On the other hand, it might have been the child who left this little billet doux for its mother, stuck to the coffee pot, say, or the bathroom mirror.  Someplace where she was sure to find it before she got into the car and discovered that this same child had left a half gallon of butterscotch ripple ice cream on its side on the back seat of the car two or three days ago under a towel and forgotten it and now it had melted and escaped its cardboard confines and what had not been absorbed by the foam padding of the seat had bonded to the velour upholstery in a rapidly discoloring pad about the size of any bottom that might ever seek to reside there, an error that the child just discovered this morning when it went out to look for its bicycle helmet and noticed the smell.  That would explain why the note had been thrown to the ground right next to the rear door of some vehicle.  It might also explain why it had been stepped on.
Then on the way home I passed by that place at the top of Audet’s hill where they used to sell really nice corn, but I hadn’t seen their corn sign up in years.  They seemed to have given up edibles entirely in favor of chrysanthemums which I have no great need of.  But now there was the corn sign again, so I stopped in and got some.  And some beets since I was there.

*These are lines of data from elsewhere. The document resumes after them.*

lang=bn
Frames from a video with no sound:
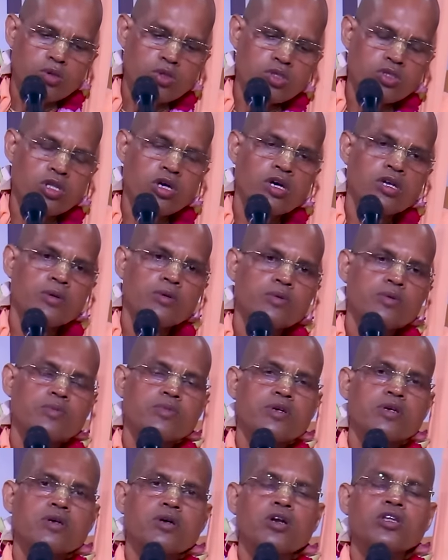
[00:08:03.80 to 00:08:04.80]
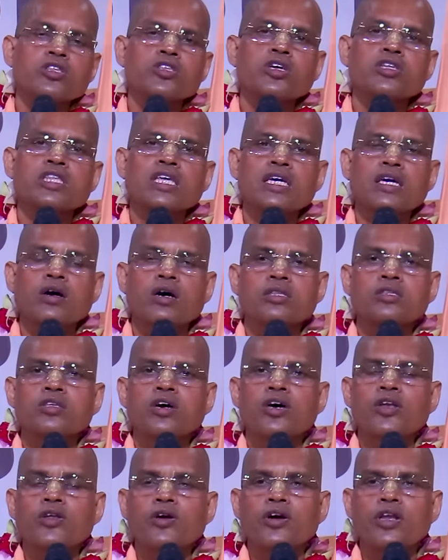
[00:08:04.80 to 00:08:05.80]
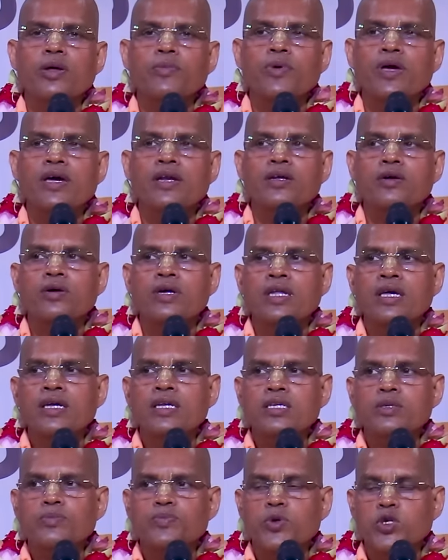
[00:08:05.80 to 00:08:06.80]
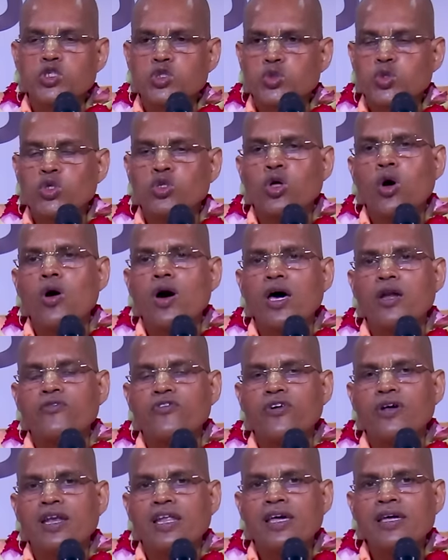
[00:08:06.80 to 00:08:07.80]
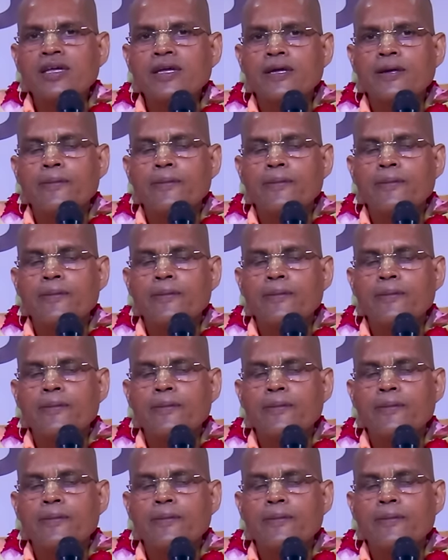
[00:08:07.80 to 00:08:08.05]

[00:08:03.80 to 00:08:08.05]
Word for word: উত্তর গ্রন্থ থেকে অধ্যয়ন করে বের করে প্রস্তুত হওয়ার ফলে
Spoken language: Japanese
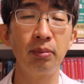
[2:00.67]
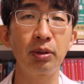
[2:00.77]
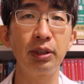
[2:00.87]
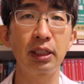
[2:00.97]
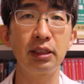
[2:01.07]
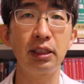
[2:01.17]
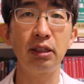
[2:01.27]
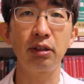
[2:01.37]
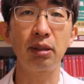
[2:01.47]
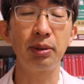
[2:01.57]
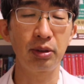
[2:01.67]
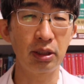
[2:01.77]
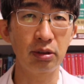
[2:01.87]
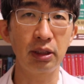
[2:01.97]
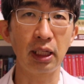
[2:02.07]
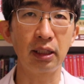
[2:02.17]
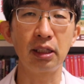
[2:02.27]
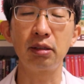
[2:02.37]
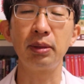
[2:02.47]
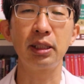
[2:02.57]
こんな感じでいろんな病気について説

And then on my way out through the thousand chrysanthemums I noticed an enclave of peonies.  Always on the lookout for peonies that are not pink I had a quick look to see what there was and by miraculous good fortune there were several Karl Rosenfelds described on the internet (which does not lie) as “deep crimson.” So in one serendipitous visit I got 2 fine, red peonies and a compelling reason to clear the nettles out of the far end of the flower bed.  Not to mention a plate of corn, which, to be honest, was a bit disappointing.

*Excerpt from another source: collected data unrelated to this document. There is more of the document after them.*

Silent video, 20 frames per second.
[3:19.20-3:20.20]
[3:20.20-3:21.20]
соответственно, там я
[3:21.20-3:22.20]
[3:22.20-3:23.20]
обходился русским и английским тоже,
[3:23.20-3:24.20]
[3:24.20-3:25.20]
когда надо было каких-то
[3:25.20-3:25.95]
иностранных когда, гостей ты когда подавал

But then it might have been delivered with a smirk by somebody who had carefully noted the progress of another family member through an entropy storm during which the participant had tripped over the dog, flinging spaghetti over one whole quadrant of the kitchen, then slipping on a meatball and falling into the table causing a cascade of tossed salad, chocolate milk, and merlot along with a scatter of small items like action figures, Tabasco bottles, spoons and such, then while windmilling for balance, still with a firm grip on the once full plate of spaghetti, depositing tomato sauce in colorful streaks on the ceiling, fridge, and remaining walls before finally regaining a solid upright position.  Surely such a performance would deserve at least a PostIt note.

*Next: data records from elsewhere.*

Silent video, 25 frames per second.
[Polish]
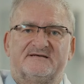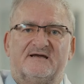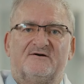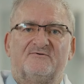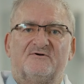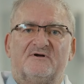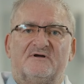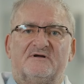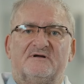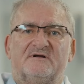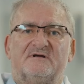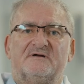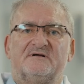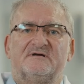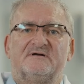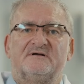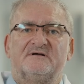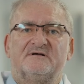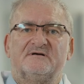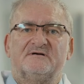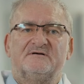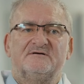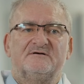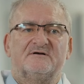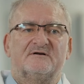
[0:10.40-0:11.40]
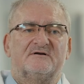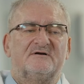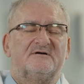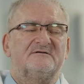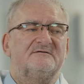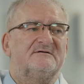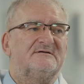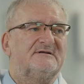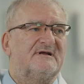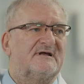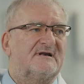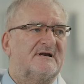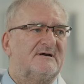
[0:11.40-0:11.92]
Całe
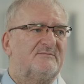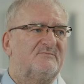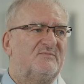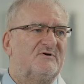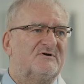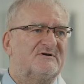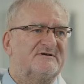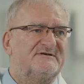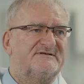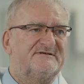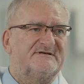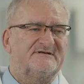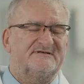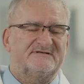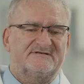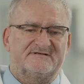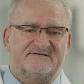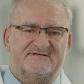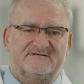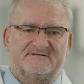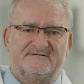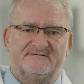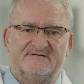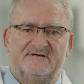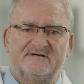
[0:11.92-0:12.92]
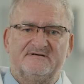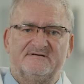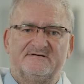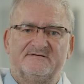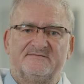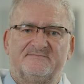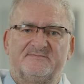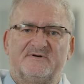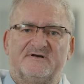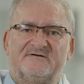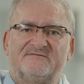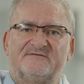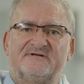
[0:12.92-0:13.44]
grono na raporcie z,
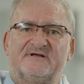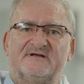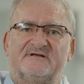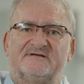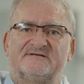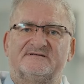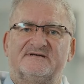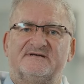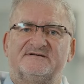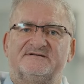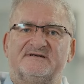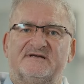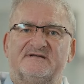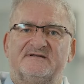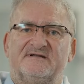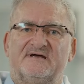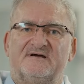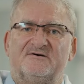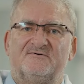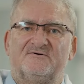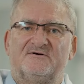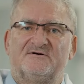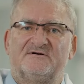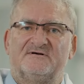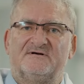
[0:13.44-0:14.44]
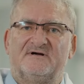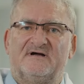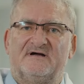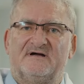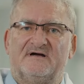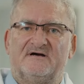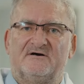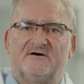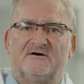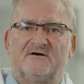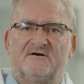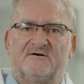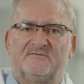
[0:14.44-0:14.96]
prawda, zasiadało
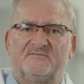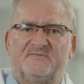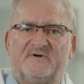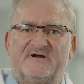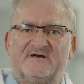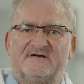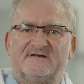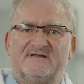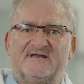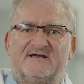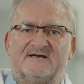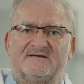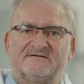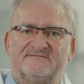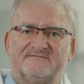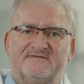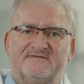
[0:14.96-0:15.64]
aeropak tak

And when I finally did get home and got a chance to look through the great wodge of mail that had been stuffed into my mailbox with such force that I had to winkle it out one envelope at a time until there was finally enough slack to move a catalog, there was an actual letter.  While it is certainly true that my memory is not what it once was, I can clearly remember those distant times when getting a letter was, if not routine, then at least unremarkable.  Yet there I was down there in the Shoreham Post Office lobby with a slithering armload of catalogs and demands for money from a dozen or two non-profits looking down in astonishment at an actual letter that some distant person had actually written to me and then put into an envelope and paid 44¢ to mail.  It gave me an odd feeling of time travel.
I like to think, though, that this was a note left by somebody for their lover, stuck to the wrapping of a small box or a nice plant and that this little scrap fell off while they were giggling together there in the parking lot, their arms around each other right there on the painted stripe between the cars.